German-based Siemens announced that it's buying Mentor Graphics (MENT) for $4.5 billion. The deal values the stock at $37.25, which comes at a premium just north of 20% to last Friday's closing.
So what does Siemens want with Mentor? Apparently the company made the acquisition to "bolster its industrial software operations and help it keep pace with changes to manufacturing technology," according to Reuters.
Staying ahead of the curve is the name of the game in an industry like this. The acquisition was not necessarily huge for a company like Siemens, which boasts a market cap of around $95 billion, depending on which exchange is used for the pricing data.
The stock is up over 22% this year alone, but just 15% over the past five years. CEO Joe Kaeser is looking to find ways to make the company more profitable and improve margins.
Obviously he views this deal as one way of achieving those goals.
Shares of Mentor Graphics closed at $36.29 Monday, up 18.3%.
There's been a pretty deadly glitch plaguing Facebook (FB) lately. Well, the term "deadly" is being used lightly, but also literally.
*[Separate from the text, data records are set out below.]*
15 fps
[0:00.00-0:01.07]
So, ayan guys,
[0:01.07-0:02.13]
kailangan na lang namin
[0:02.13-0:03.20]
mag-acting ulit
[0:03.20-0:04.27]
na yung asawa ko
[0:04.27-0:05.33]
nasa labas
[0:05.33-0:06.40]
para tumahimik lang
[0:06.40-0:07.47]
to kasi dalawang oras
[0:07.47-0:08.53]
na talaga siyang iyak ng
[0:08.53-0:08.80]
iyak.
Last week, the company accidentally allowed a glitch through its system which turned the pages of living Facebook souls into memorial pages, saying, "We hope people who love [Blank] will find comfort in the things others share to remember and celebrate [their] life."
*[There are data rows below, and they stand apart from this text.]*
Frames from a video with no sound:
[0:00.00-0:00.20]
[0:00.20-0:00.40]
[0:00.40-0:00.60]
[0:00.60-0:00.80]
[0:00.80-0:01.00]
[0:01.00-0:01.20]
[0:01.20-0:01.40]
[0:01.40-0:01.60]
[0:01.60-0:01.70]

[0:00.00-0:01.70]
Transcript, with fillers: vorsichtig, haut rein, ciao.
The company didn't take long to fix its mistake though, issuing a statement afterwards that apologized for the error.
Of course, not everyone was affected by the gaff, but there were a number of those impacted. Even its founder and CEO Mark Zuckerberg was among those hit with the "dead status."
While Facebook has corrected the error, let's hope something like this doesn't happen again.
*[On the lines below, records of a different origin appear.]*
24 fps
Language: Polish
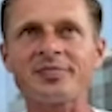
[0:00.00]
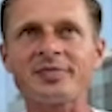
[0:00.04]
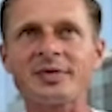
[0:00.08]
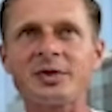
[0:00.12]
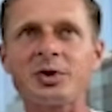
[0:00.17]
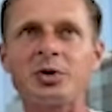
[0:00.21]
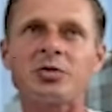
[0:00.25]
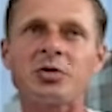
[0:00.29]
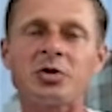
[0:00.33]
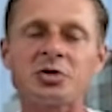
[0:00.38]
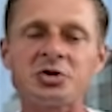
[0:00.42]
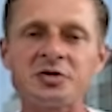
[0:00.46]

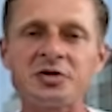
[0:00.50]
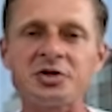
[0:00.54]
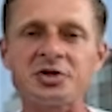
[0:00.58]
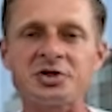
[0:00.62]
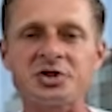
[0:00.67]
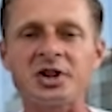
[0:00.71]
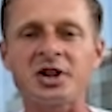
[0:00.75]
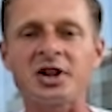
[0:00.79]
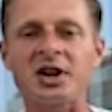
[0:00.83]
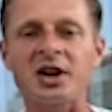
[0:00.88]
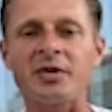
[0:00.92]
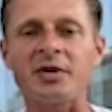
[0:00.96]
no,
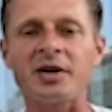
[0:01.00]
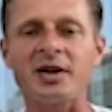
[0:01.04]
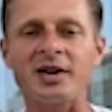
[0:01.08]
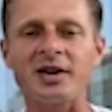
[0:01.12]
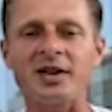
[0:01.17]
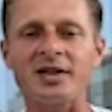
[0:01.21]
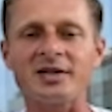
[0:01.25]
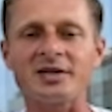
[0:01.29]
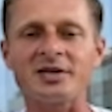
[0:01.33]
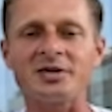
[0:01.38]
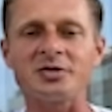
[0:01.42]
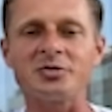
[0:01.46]
oczywiście
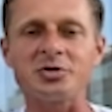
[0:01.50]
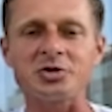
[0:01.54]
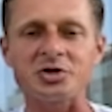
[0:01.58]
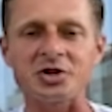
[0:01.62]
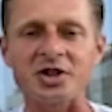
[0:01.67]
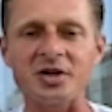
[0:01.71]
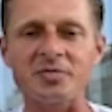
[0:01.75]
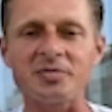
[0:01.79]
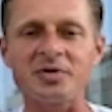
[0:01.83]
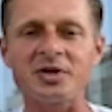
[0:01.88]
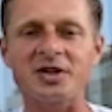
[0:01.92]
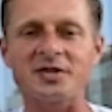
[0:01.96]
grała u
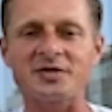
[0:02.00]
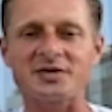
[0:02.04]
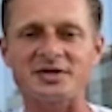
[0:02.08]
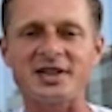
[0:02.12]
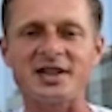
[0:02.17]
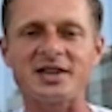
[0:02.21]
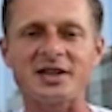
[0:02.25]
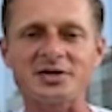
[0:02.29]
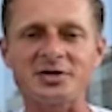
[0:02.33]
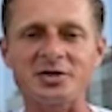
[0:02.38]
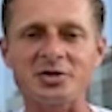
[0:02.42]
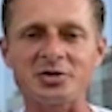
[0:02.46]
siebie w
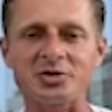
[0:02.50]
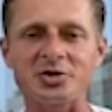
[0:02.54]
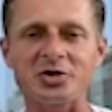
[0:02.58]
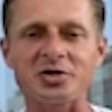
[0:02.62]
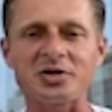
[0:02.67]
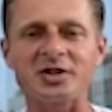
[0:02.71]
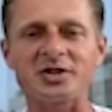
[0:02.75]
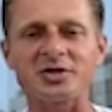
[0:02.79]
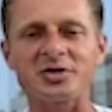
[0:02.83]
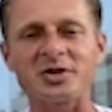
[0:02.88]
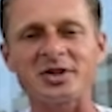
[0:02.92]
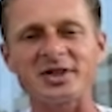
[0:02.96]
Stanach
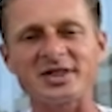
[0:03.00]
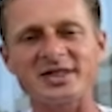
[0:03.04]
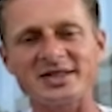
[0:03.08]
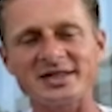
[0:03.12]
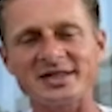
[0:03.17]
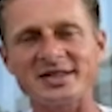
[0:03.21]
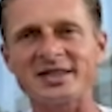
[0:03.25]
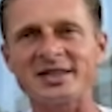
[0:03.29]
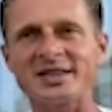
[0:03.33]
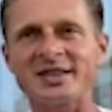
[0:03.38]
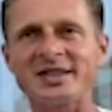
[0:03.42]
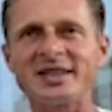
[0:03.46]
Zjednoczonych, to jest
Shares of Facebook closed at $115.71 Monday, down 2.5%.
There's a battle revving up between IMDb, Hollywood stars and the state of California.
Actors and actresses didn't think their age should be posted online and California has apparently agreed, passing a law to prevent such an act. Of course, IMDb wasn't very happy about it, since a big portion of its site is dedicated to information about actors.
A big problem for the stars is age - and not just that people know what it really is. They argue that as they age, it's harder to land acting gigs. In that regard, those who support the new law do so in the name of age discrimination.
So does it come down to age discrimination vs. freedom of speech? That's a tricky one and I won't try to be the judge of it. On the one hand though, IMBd is not the sole provider of actors' ages. The information can likely be found elsewhere, aside from the popular site.
That was another issue for the company, with IMBd arguing that the suit seemed tailor made for them.
Shares of Amazon closed at $719.07 Monday, down 2.7%.